Sunday, September 13, 2015

ADHD Author

I don't know if this happens to a lot of people, or happens frequently, but I had the oddest experience today.

I was working on my new book (something funny, but with a different topic from my last work which no one seems interested in, which is fine) when I all of the sudden had a mental image of a completely different idea and it captured me with such ferocity that I immediately had to open a new file and start in on it. It was as if my writing had suddenly become dangerously ADHD. It was the weirdest experience, and a new one for me.


Probably a great poet.
I've noticed lately that the more I write, the more ideas seem to arrive. It's quite different from how I was when I was younger. I remember wanting to be a writer as a teenager. I also went through a phase where I was a poet. I won some awards and things, but obviously you can't make a career out of poetry, or so I was informed at the time.

Regardless, I seriously believed I was going to be a writer, as a life path, job, what have you. That persisted through college, where I met with several other people. I thought of them as less than intelligent. They boasted, they too were going to be writers! Some had already been published. That pretty much soured the whole thing.

I really thought that you had to be brilliant, technically astute, a wordsmith, really have something worth saying or reading to become "an author". Suddenly faced with people who I did not want to listen to in conversation, let alone read anything they might write, I decided that if that was what it meant to be "a writer" then it was not for me.

The main argument was that I felt I didn't have enough skill, talent or drive. I just wasn't good enough. I didn't think most people who wanted to be "writers" did either. Most importantly, I didn't want to bore people and I didn't think I had anything that really justified anyone's attention. I apparently still don't.

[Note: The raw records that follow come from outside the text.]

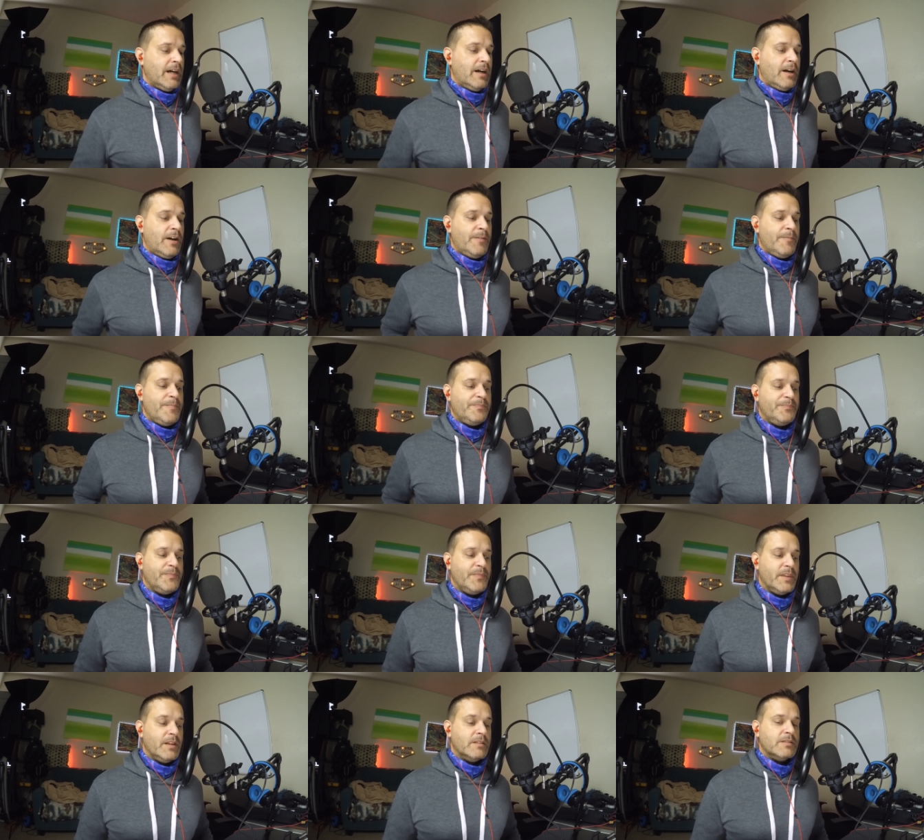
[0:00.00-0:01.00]

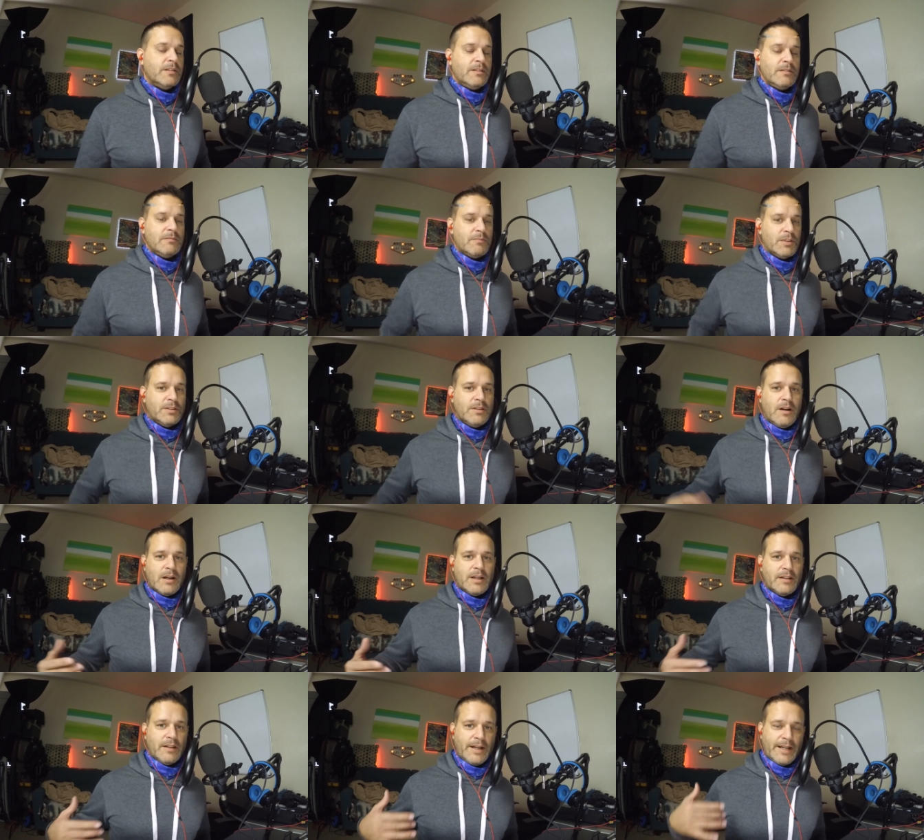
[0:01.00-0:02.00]
So we're
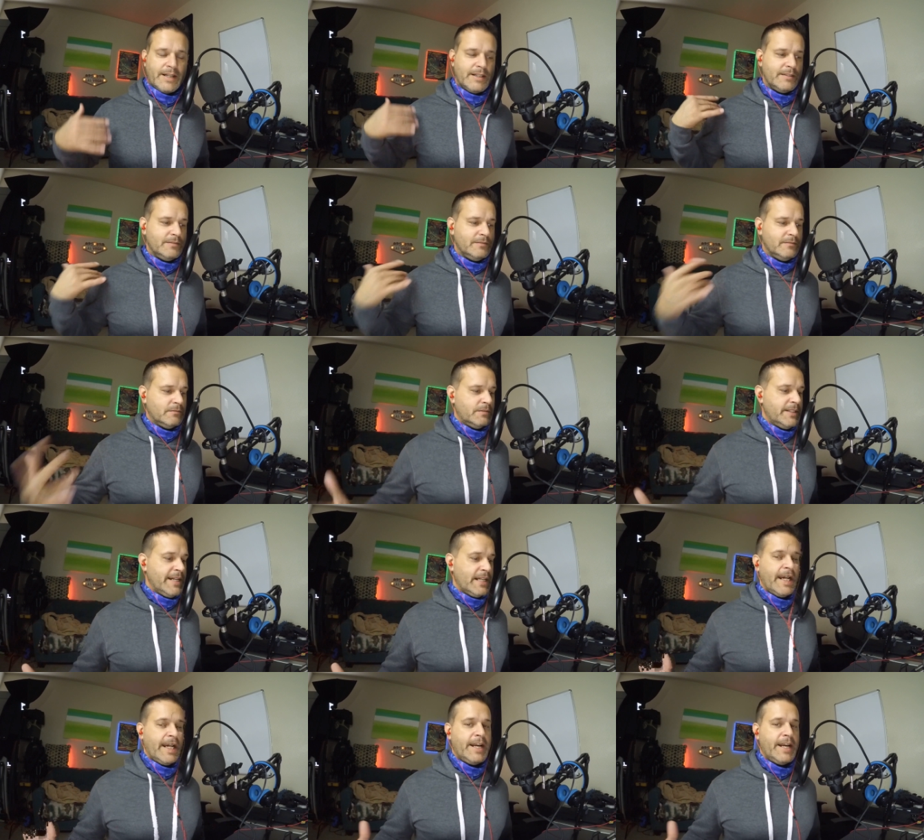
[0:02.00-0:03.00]
talking like
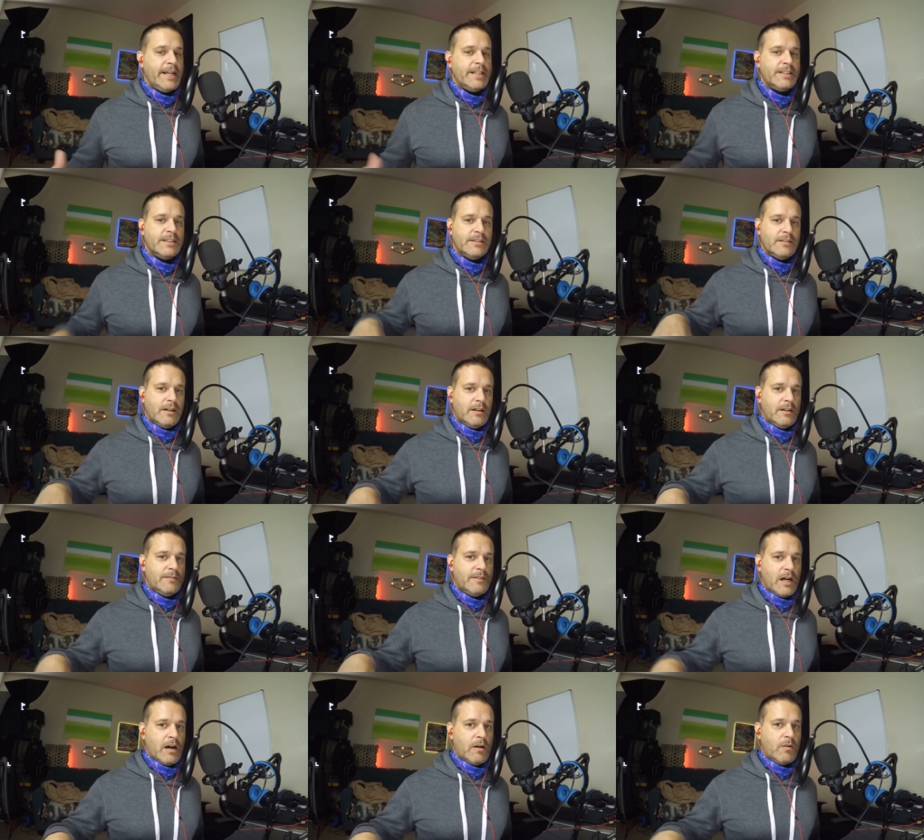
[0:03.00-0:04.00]
re-education
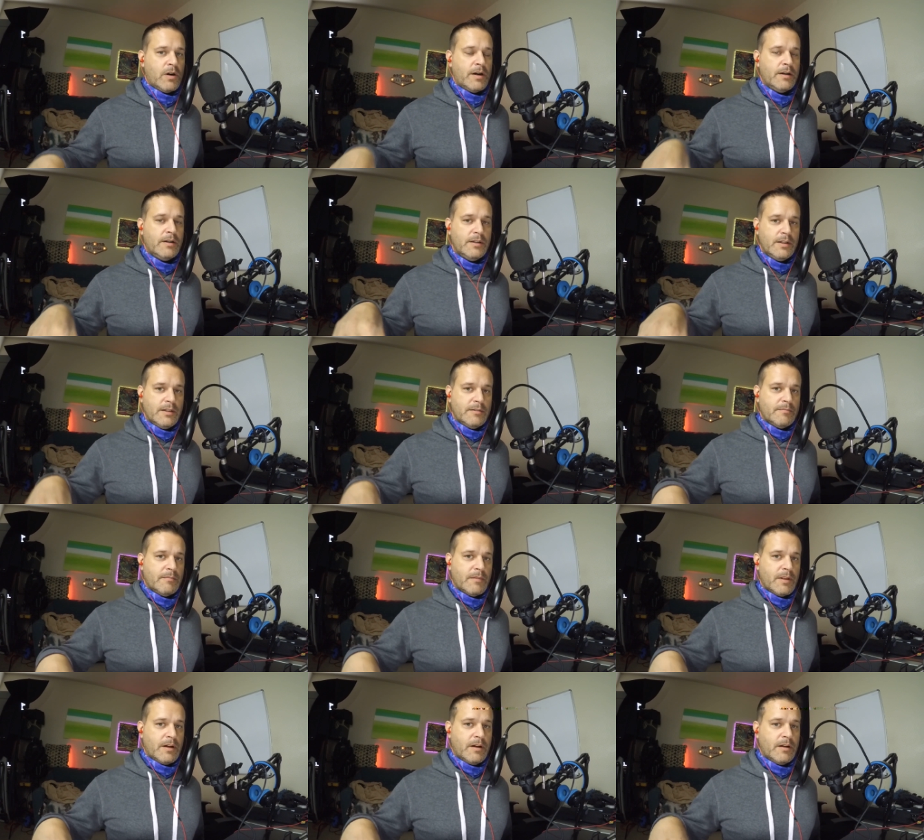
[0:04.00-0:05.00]
of our
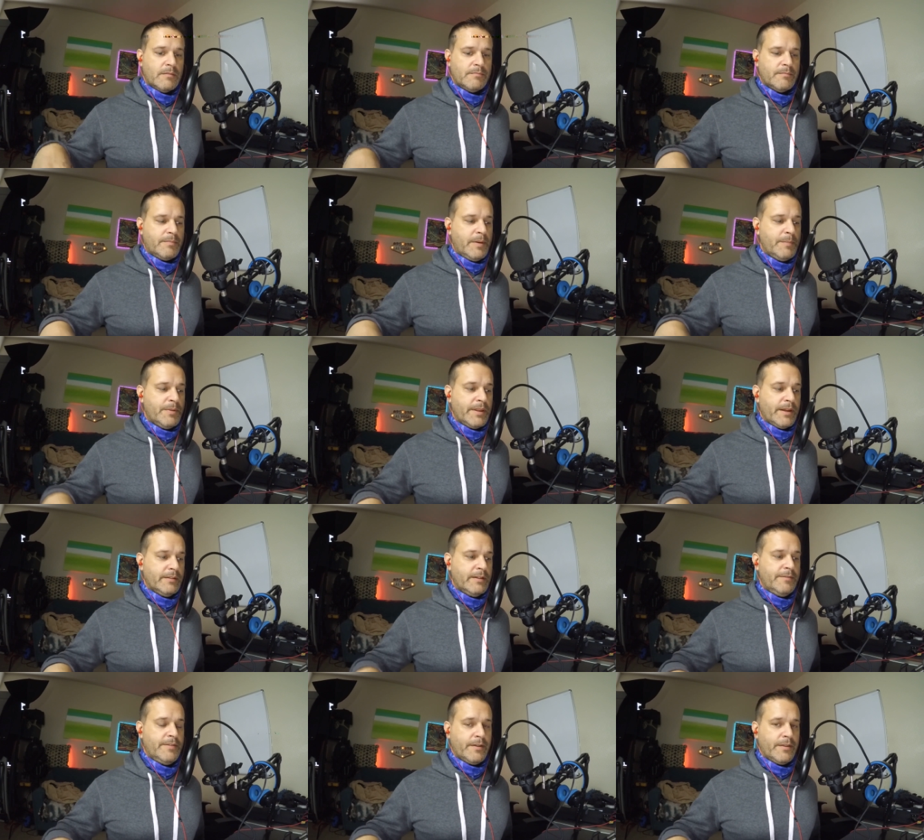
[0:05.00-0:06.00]
people that
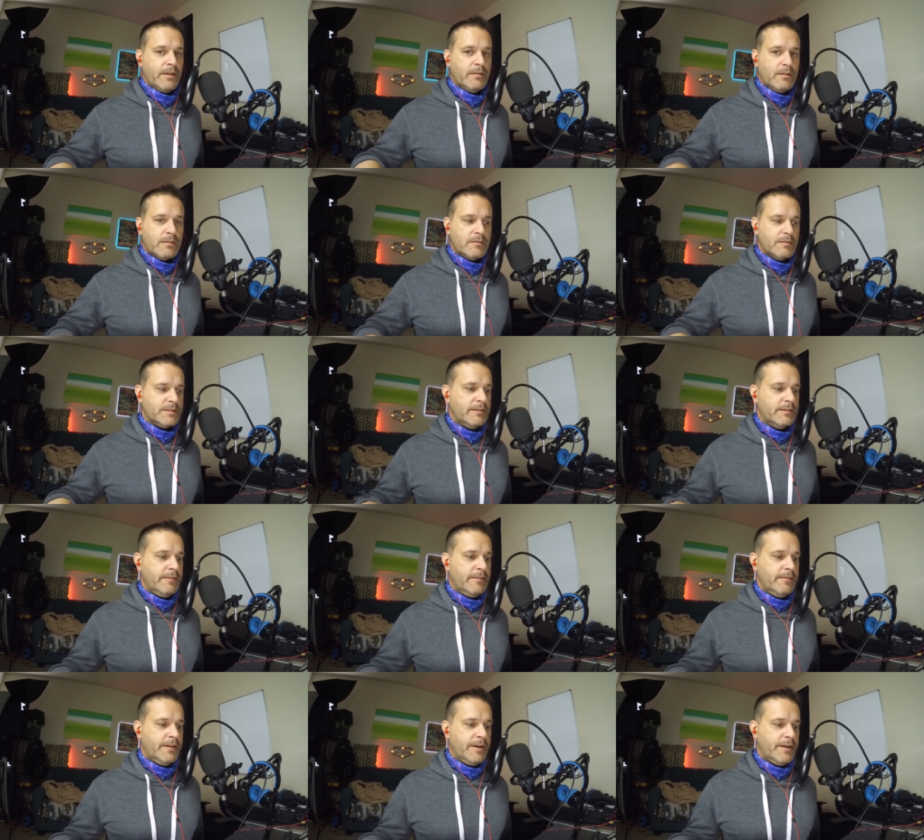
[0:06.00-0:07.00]
live here, the locals that
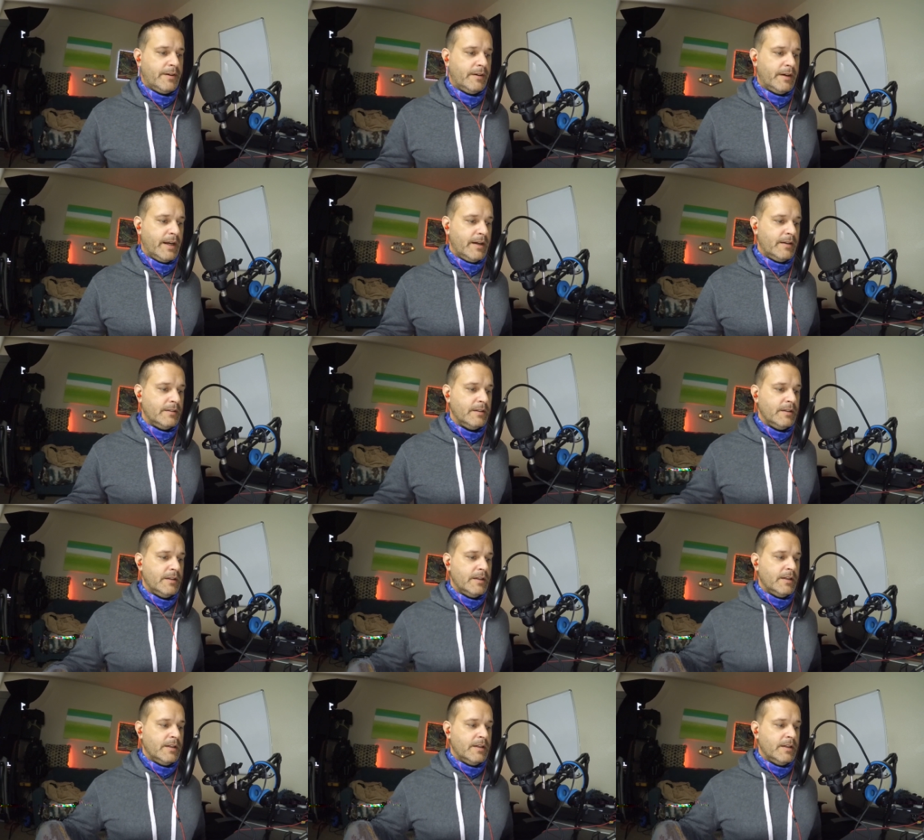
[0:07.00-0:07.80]
live here. And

I never really invested myself in writing because I thought you couldn't make money at it. I grew up thinking that the most important thing in life was income. I sadly wasn't wrong. But now I make time to write, tweets, journals, this blog, my books. I may not have anything that other people want to read, and that's alright.

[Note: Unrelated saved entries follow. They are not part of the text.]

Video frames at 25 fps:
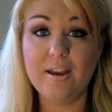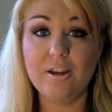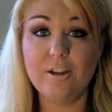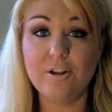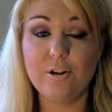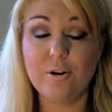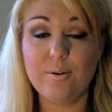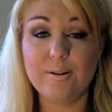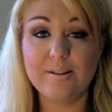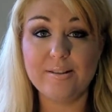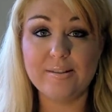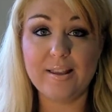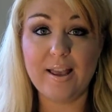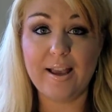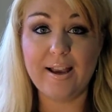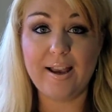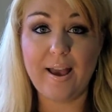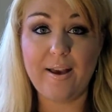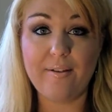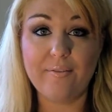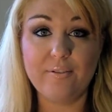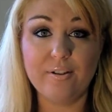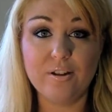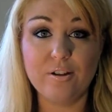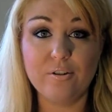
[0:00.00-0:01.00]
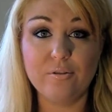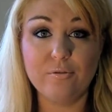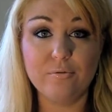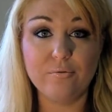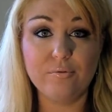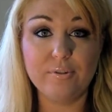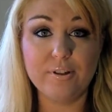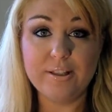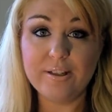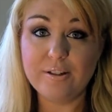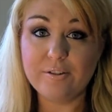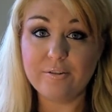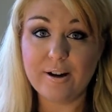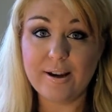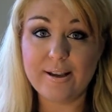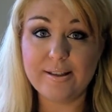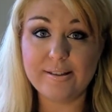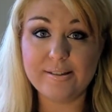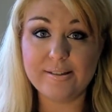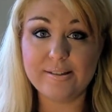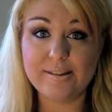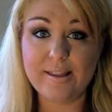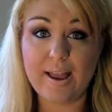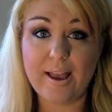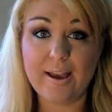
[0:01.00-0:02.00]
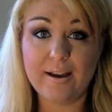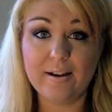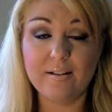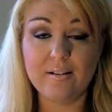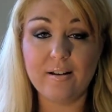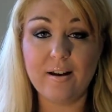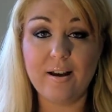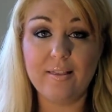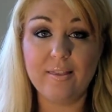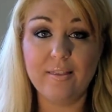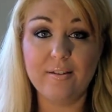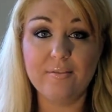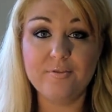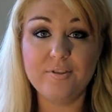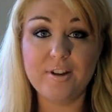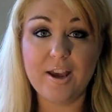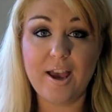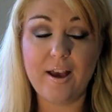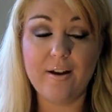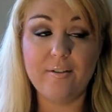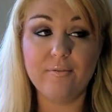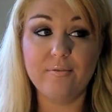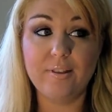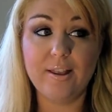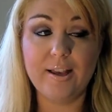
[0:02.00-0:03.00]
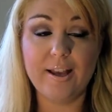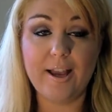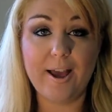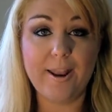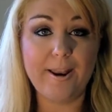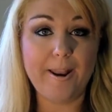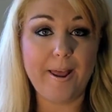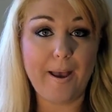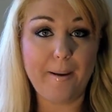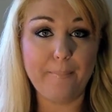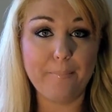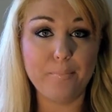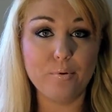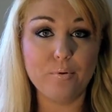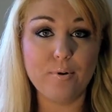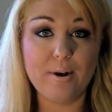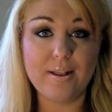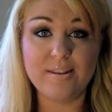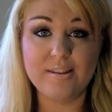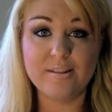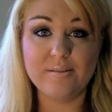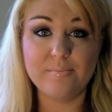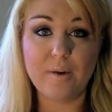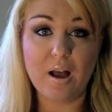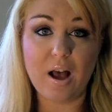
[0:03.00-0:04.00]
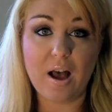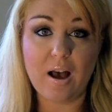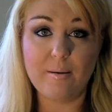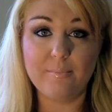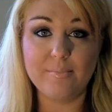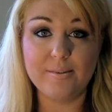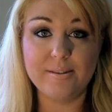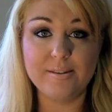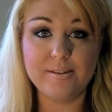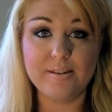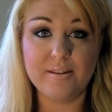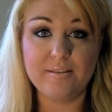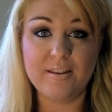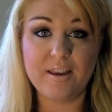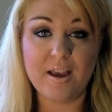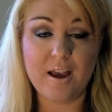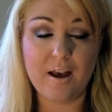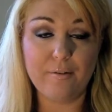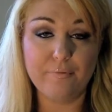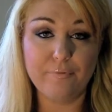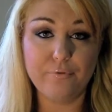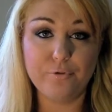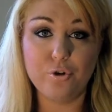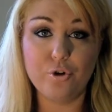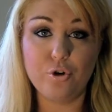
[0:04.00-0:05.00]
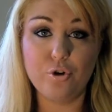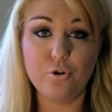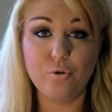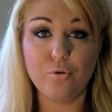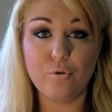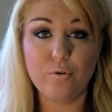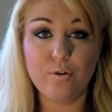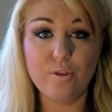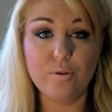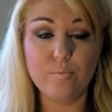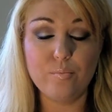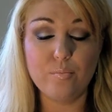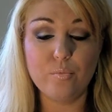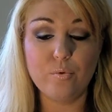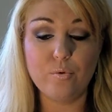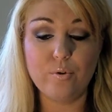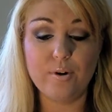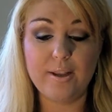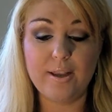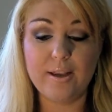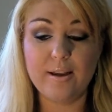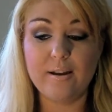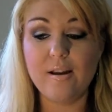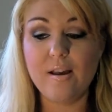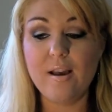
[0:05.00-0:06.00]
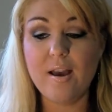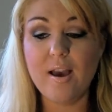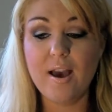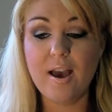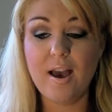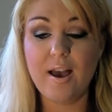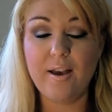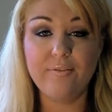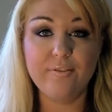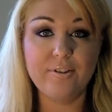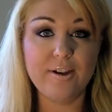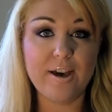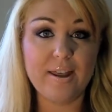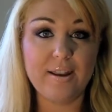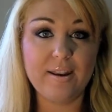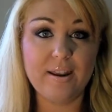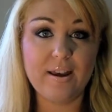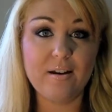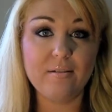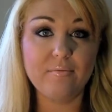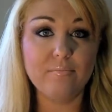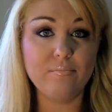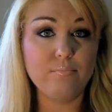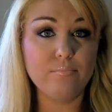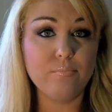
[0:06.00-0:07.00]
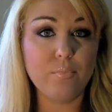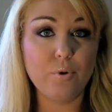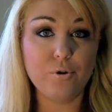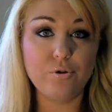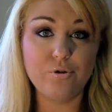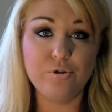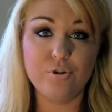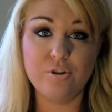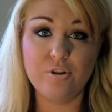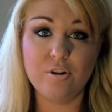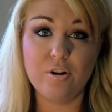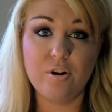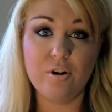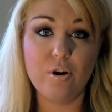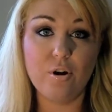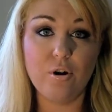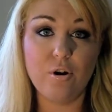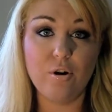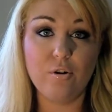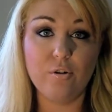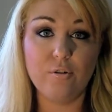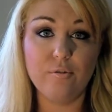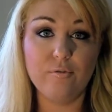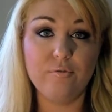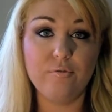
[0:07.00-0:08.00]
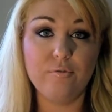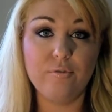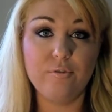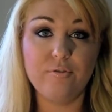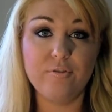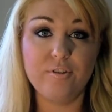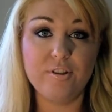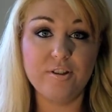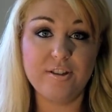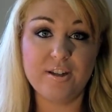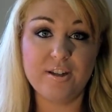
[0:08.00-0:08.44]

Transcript: You know, it's like having a really great snack. I love to have like an apple and some almonds in the afternoon or in the morning. I've cut out most of the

I write selfishly now. I write because it feels good. I write because I have these ideas and it seems like an injustice to myself not to put them down for posterity.

It seems incongruous, but the more I write, the more I have to write about. All of that time wasted as a teen and even into my early twenties, thinking that I should not bother writing things down until I had that "one big idea", that "bestseller" material. I am just now starting to realize that all of the things I did bother to write down were practice. I may never get to the gold-plated-top-dollar idea that makes me rich or famous. Now I know if I don't write things down in the interim, I will never get there.

Every day that we write brings us closer to our best work.

(I feel like that last part should be a graphic. Maybe I'll ask that nice person to make another one!)